▸ EXERCISE DESCRIPTION: Would you repeat the listing exactly, without any of its images?

▸ DATA PROVIDED:
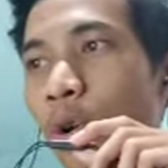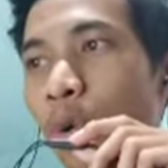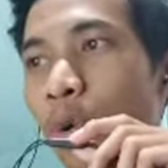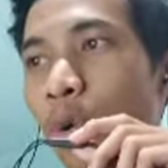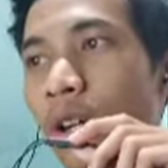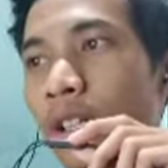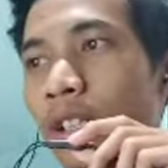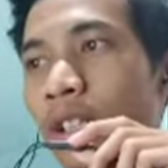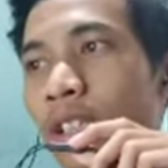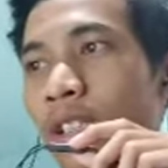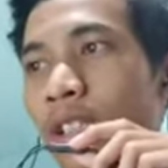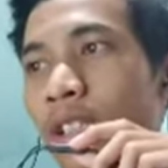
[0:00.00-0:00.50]

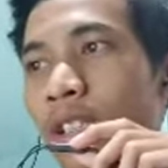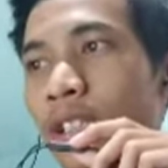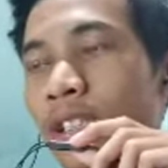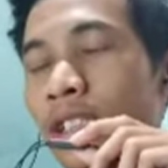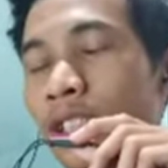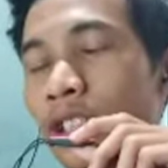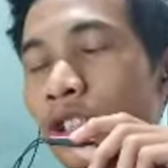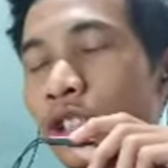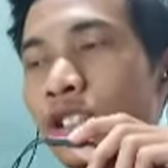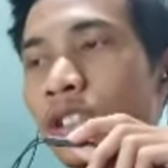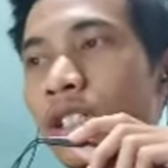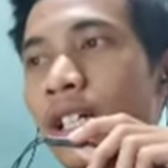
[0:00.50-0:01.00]
water
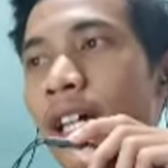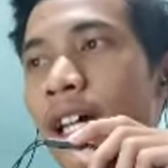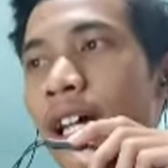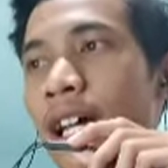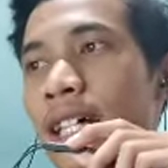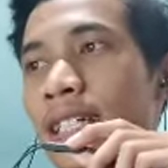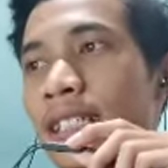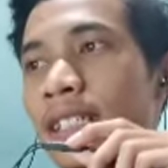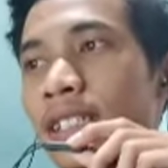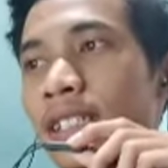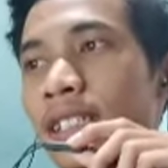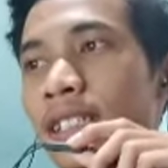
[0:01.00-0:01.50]
is used
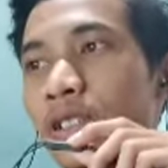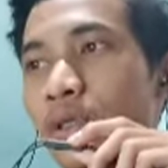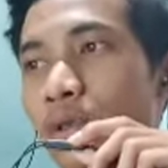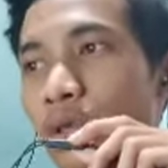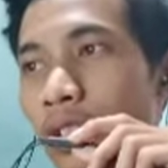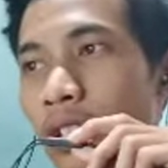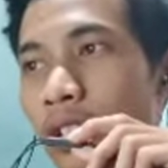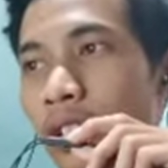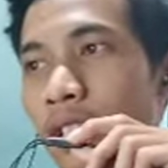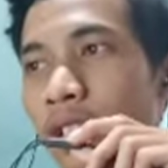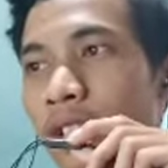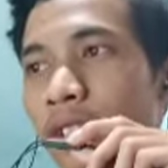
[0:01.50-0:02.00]
as a
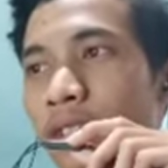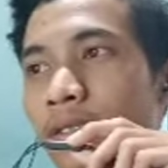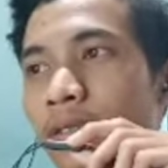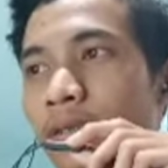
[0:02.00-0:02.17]
coolant.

▸ REPLY TO THE EXERCISE:
[0:00.00-0:00.50]

[0:00.50-0:01.00]
water
[0:01.00-0:01.50]
is used
[0:01.50-0:02.00]
as a
[0:02.00-0:02.17]
coolant.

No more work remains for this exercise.